Le projet de loi contre les violences sexuelles et sexistes était présenté ce mercredi 21 mars au conseil des Ministres. Il évoque la verbalisation du harcèlement de rue, l'âge du consentement sexuel fixé à 15 ans. Des mesures sont aussi envisagées contre le cyber-harcèlement.

Le cyber-harcèlement a été reconnu comme un délit en 2014.
Le cyber-harcèlement a été reconnu comme un délit en 2014. © AFP / Erik Nylander

Le texte de loi prévoit de punir tous ceux qui participent à ce qu’on appelle des "raids numériques", c'est-à-dire des actions de harcèlement ciblé et organisé notamment sur les réseaux sociaux. Les cyber-harceleurs seront sanctionnés dès le premier message insultant, menaçant ou dégradant. Il s'agit d'une nouveauté car auparavant, le harcèlement en ligne se caractérisait par des attaques répétées sur Internet.

Ce phénomène touche surtout les adolescentes, comme l'explique Marie Alibert, la porte-parole de l'association Osez le féminisme. :

c'est un problème qui concerne particulièrement les filles. Cela donne lieu à des harcèlements à caractères sexistes sur leurs pratiques sexuelles, leurs façons de se vêtir.... Aujourd'hui, les filles qui sont harcelées dans le cadre du collège, quand elles rentrent chez elles, cela se poursuit en ligne avec parfois des menaces, parfois des incitations au suicide."

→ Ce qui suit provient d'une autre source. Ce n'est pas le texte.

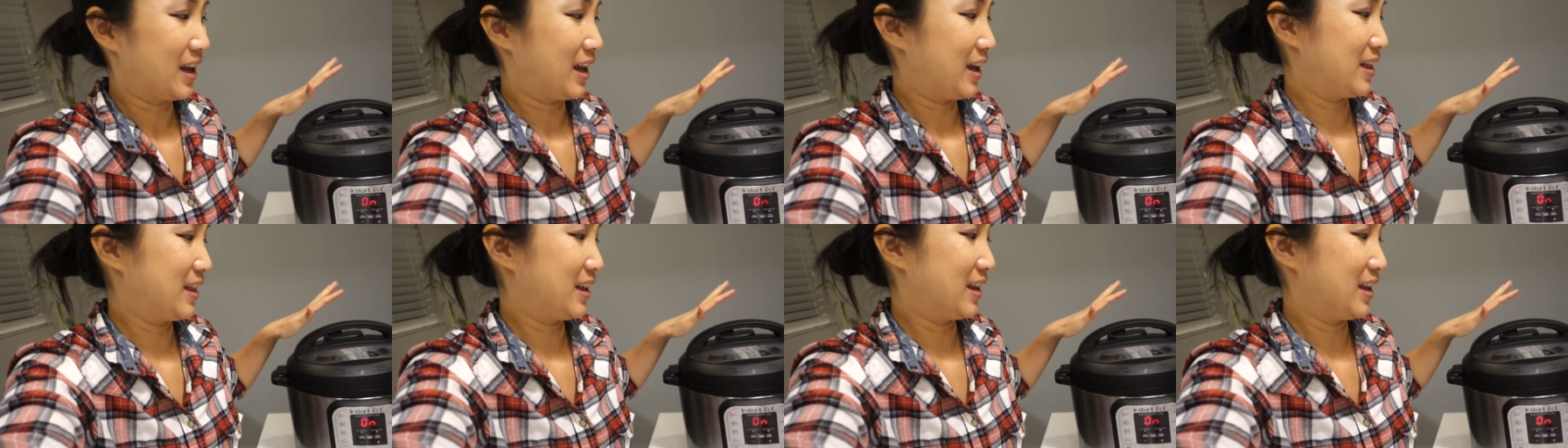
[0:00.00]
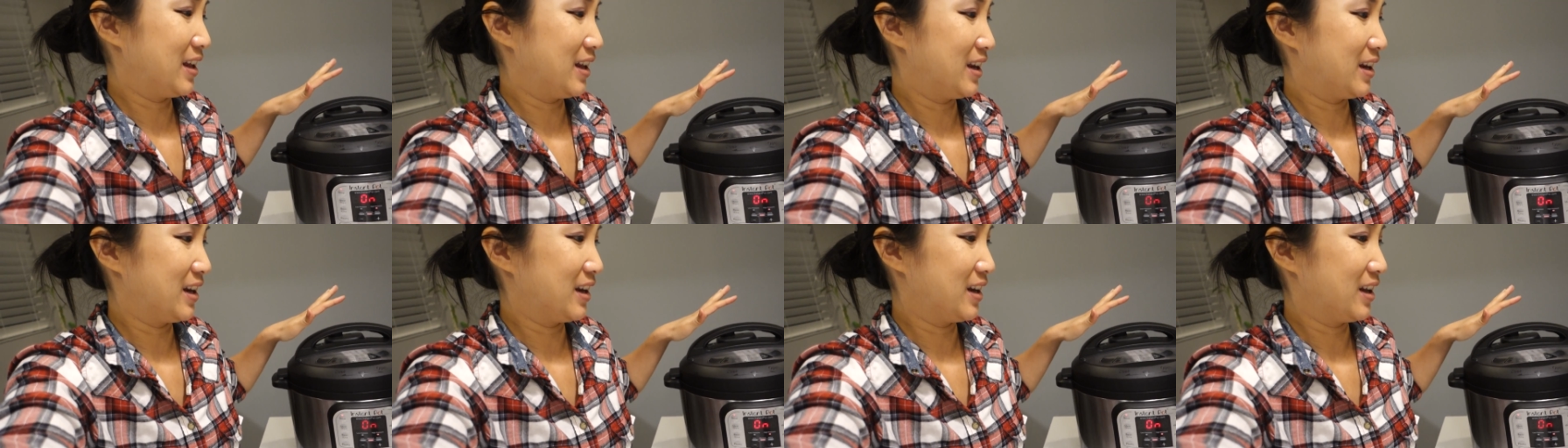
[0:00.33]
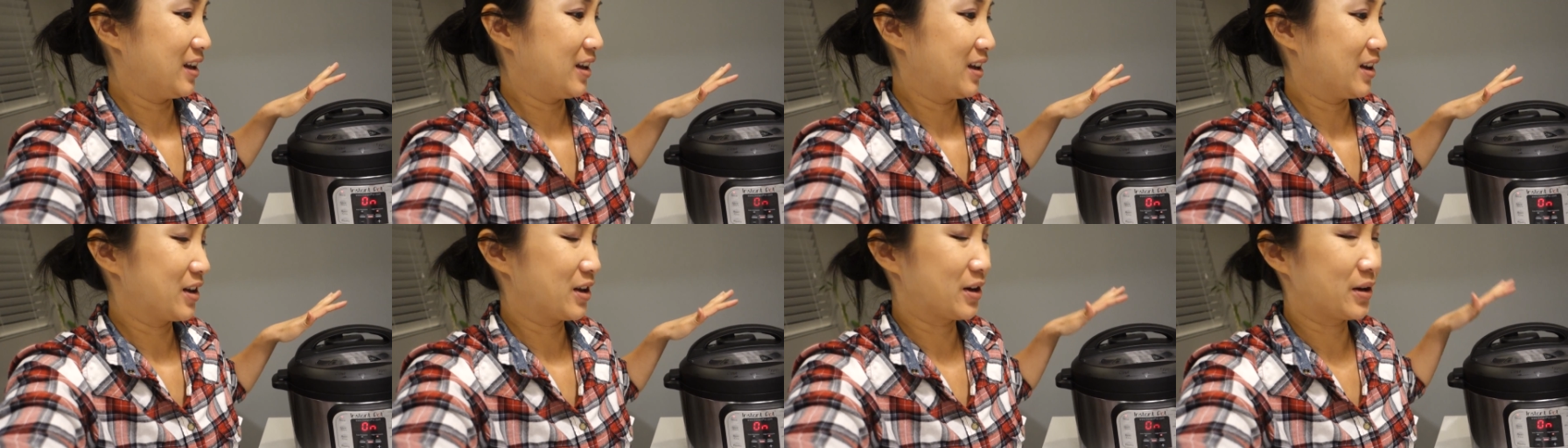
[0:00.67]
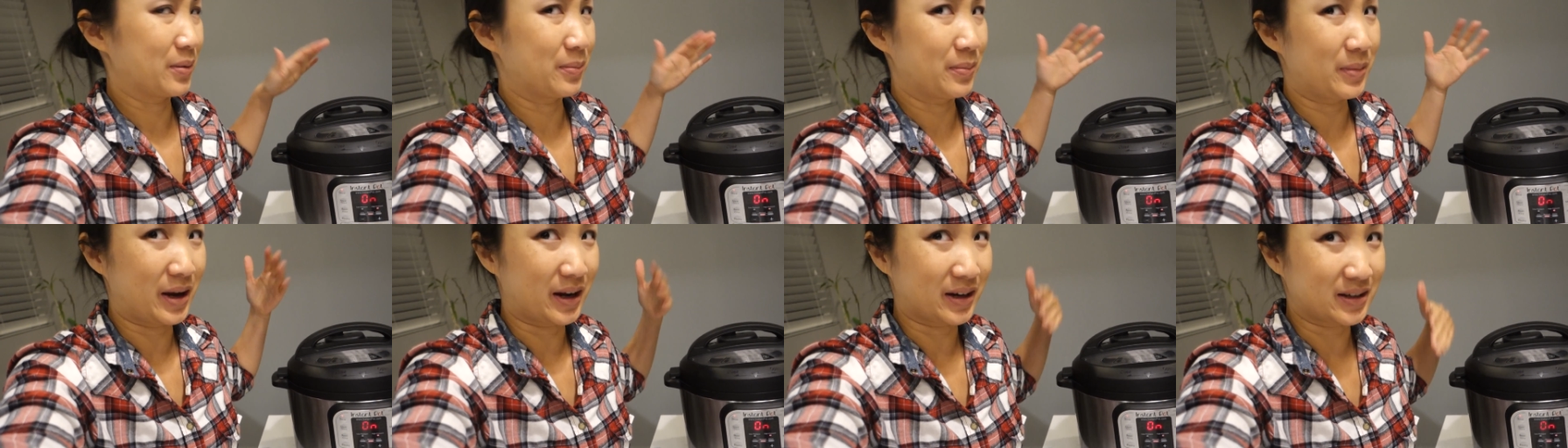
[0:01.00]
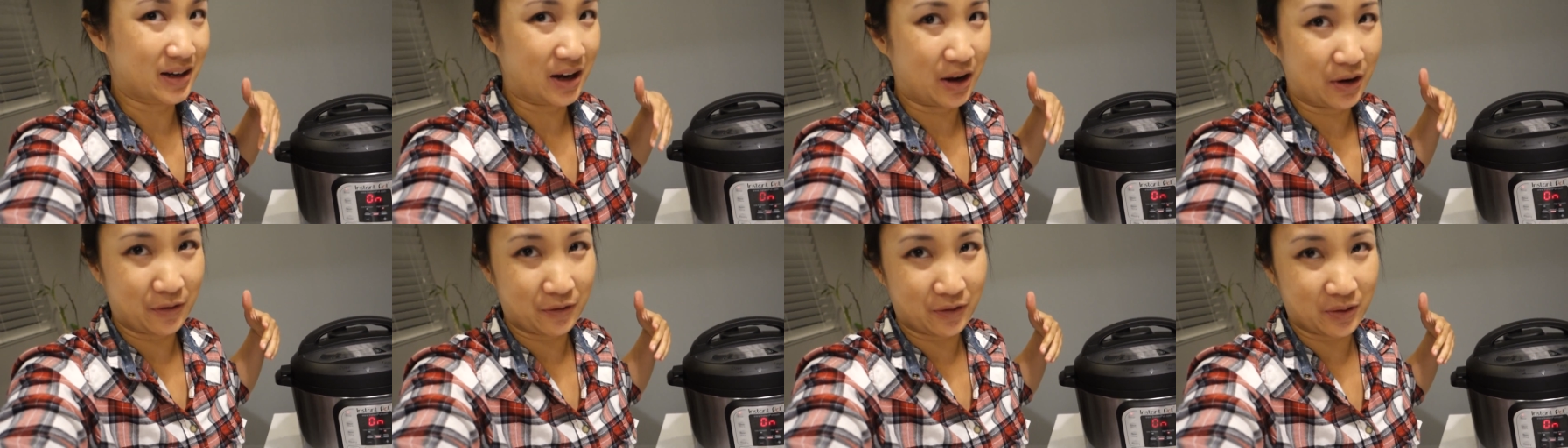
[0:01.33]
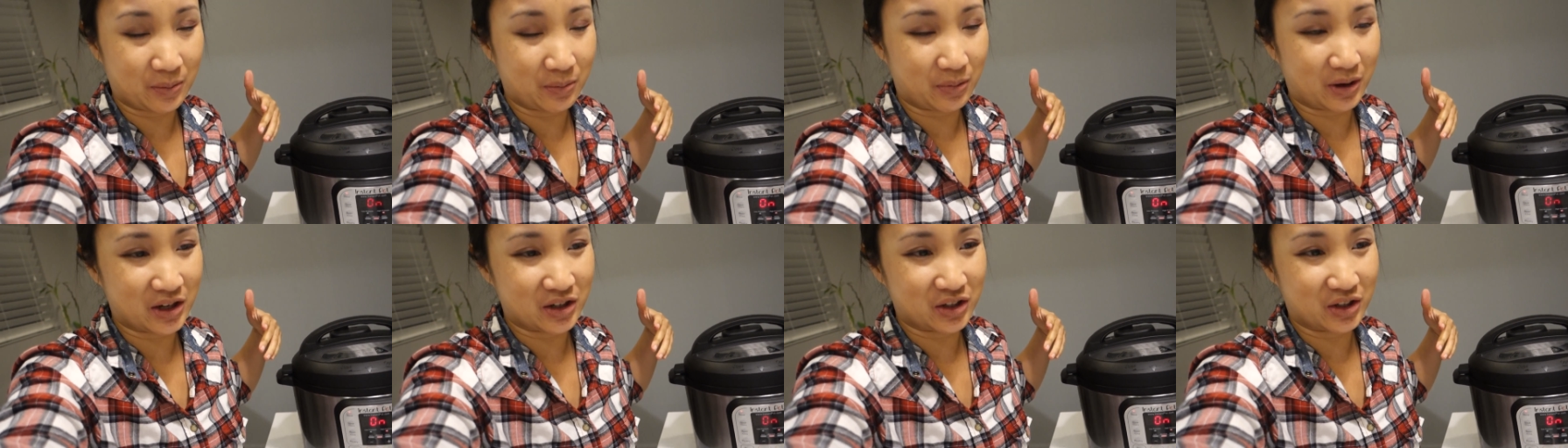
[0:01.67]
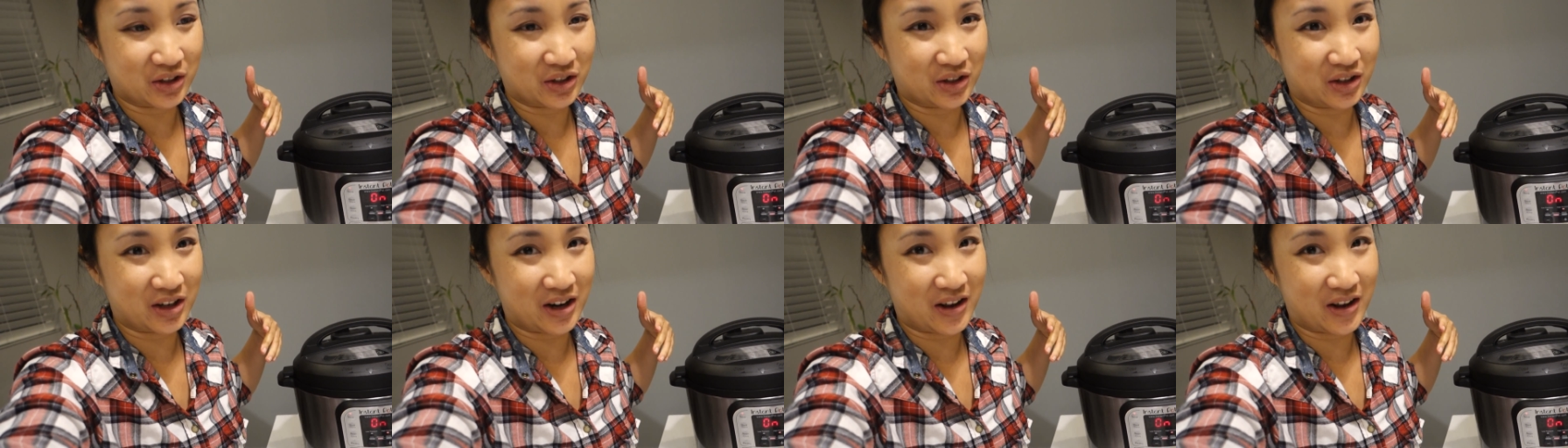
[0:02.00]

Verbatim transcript: and then come back down from pressure.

Jusqu'à présent, le harcèlement en ligne était difficile à sanctionner. En effet, il existe un flou juridique qui entoure les réseaux sociaux.  Aurélie Latourès travaille au centre Hubertine Auclert, sur les questions de cyber-harcèlement et se réjouit au sujet de ce texte de loi : "C'est une très bonne nouvelle qui va permettre de rompre avec l'impunité dont pouvait bénéficier les agresseurs. Cela vient renforcer un arsenal législatif qui est assez récent sur le cyber-harcèlement. Cela va vraiment répondre à un vide juridique. "

Les cyber-harceleurs risqueront désormais 45.000 euros d'amende et jusqu'à 3 ans de prison.